* **Material for this task**:
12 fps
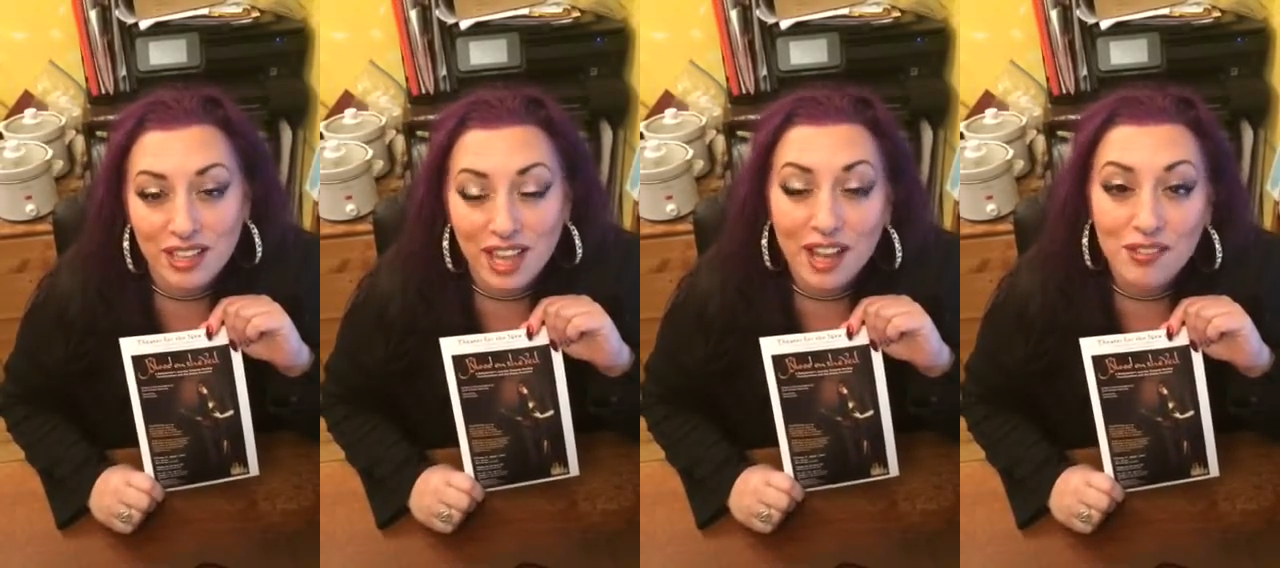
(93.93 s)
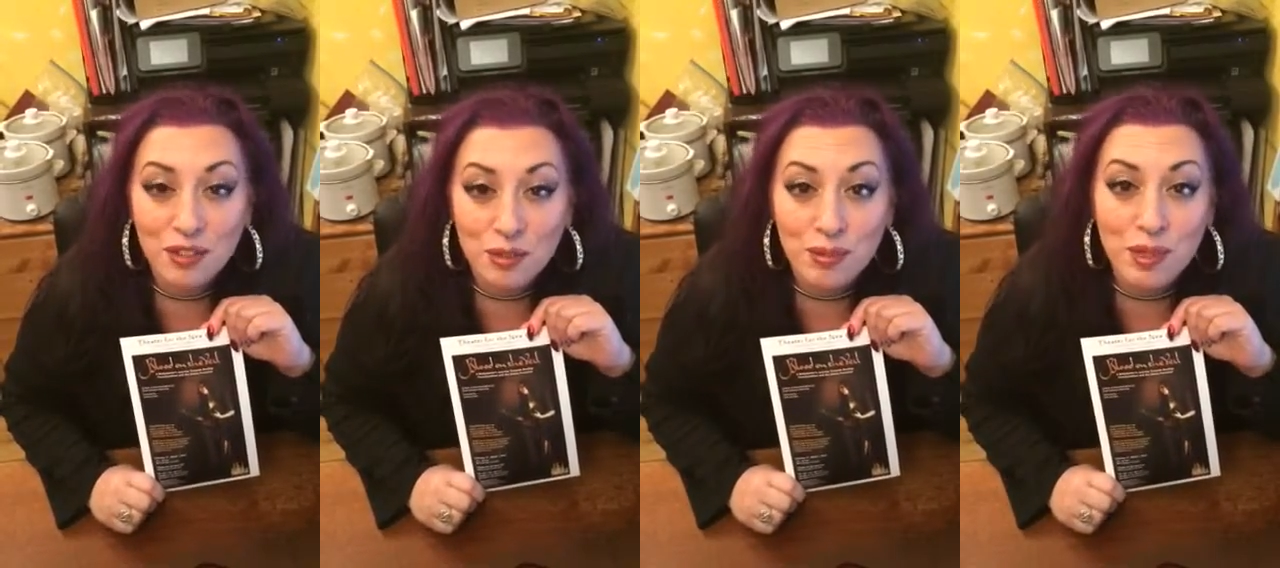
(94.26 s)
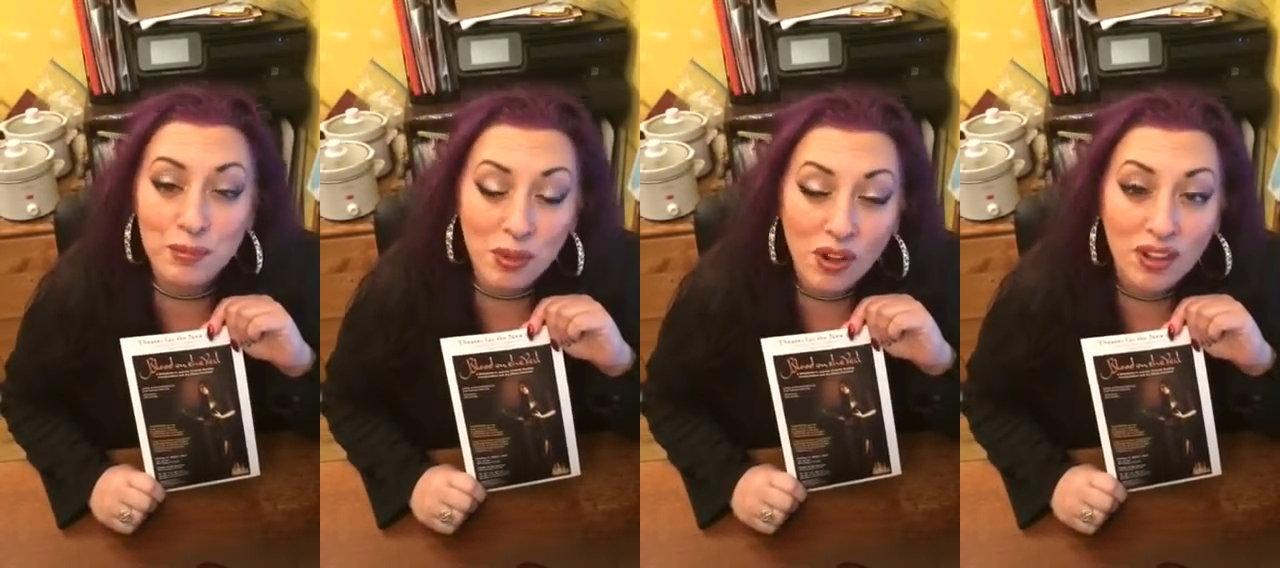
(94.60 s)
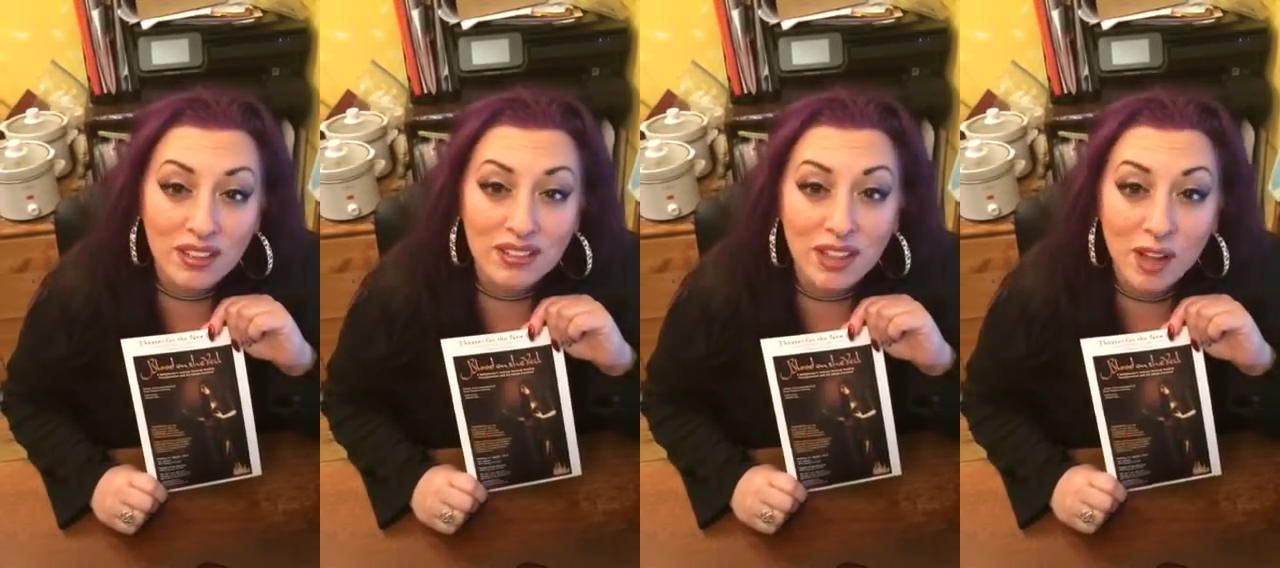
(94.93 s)
and have you be a
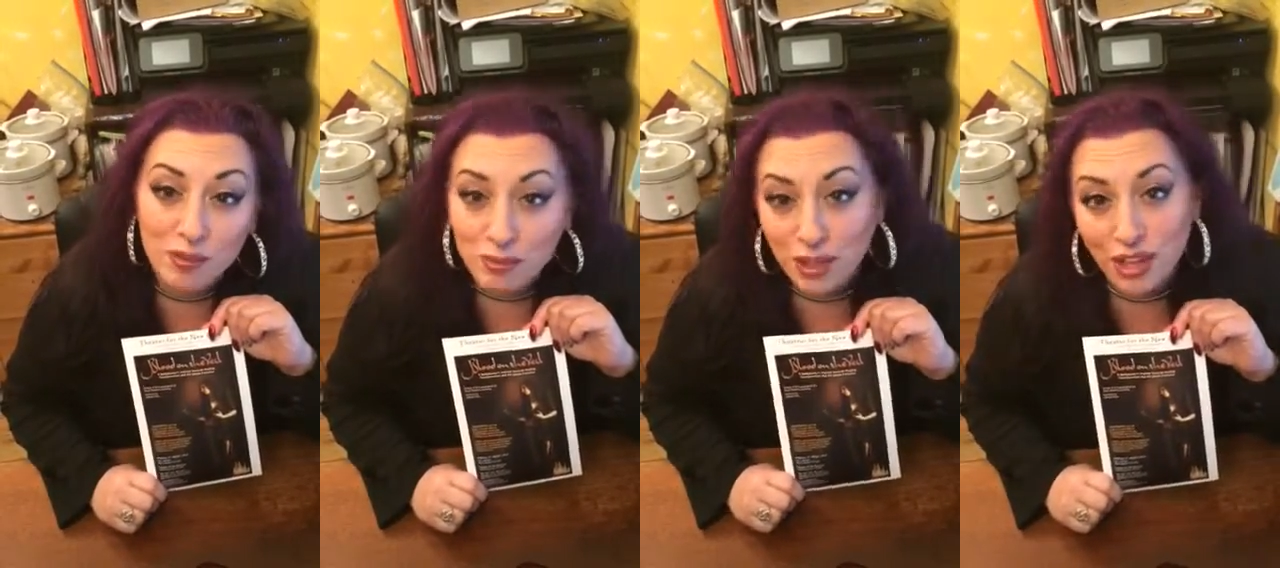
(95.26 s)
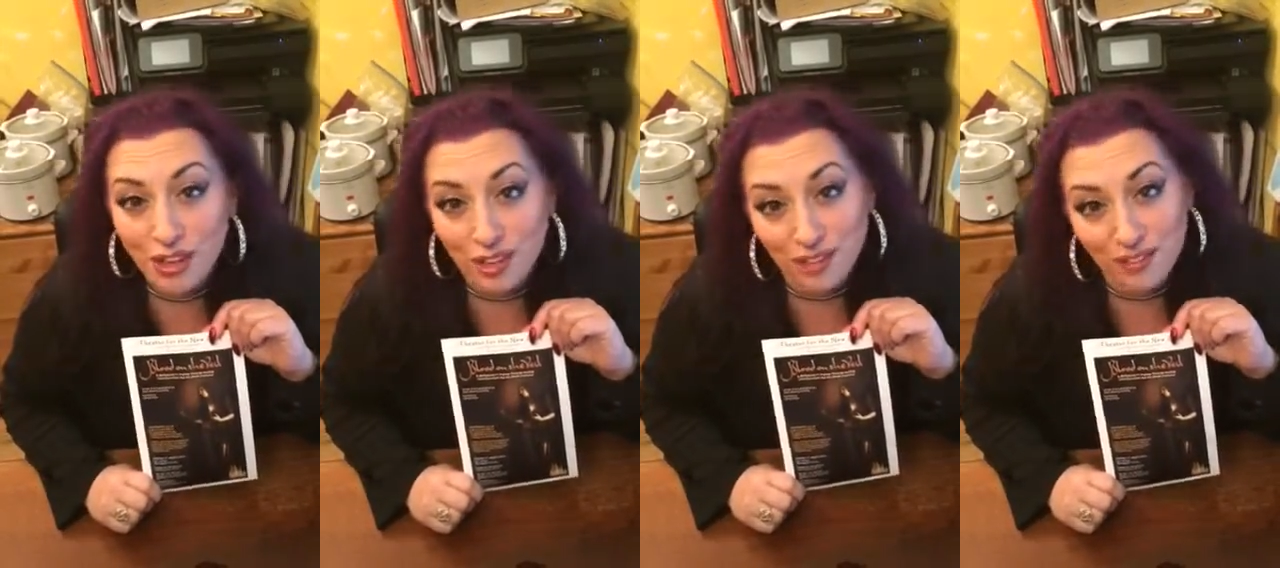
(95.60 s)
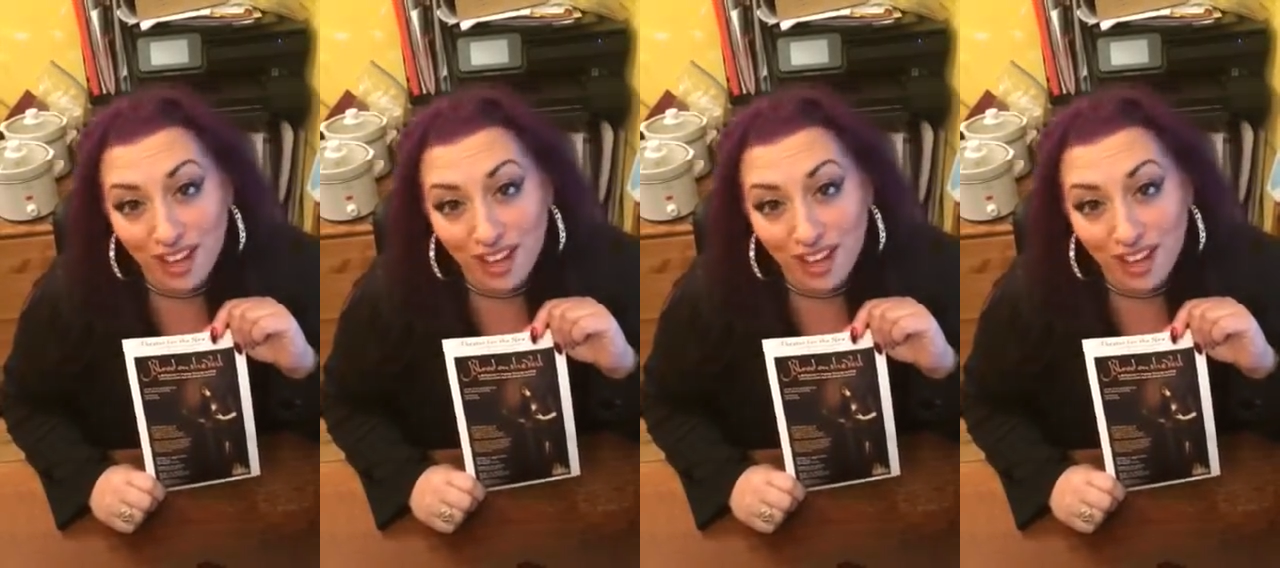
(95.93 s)
part of Blood on the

* **Work task**: The records above should be duplicated exactly, with none of their pictures kept.

* **Exercise response**:
12 fps
(93.93 s)
(94.26 s)
(94.60 s)
(94.93 s)
and have you be a
(95.26 s)
(95.60 s)
(95.93 s)
part of Blood on the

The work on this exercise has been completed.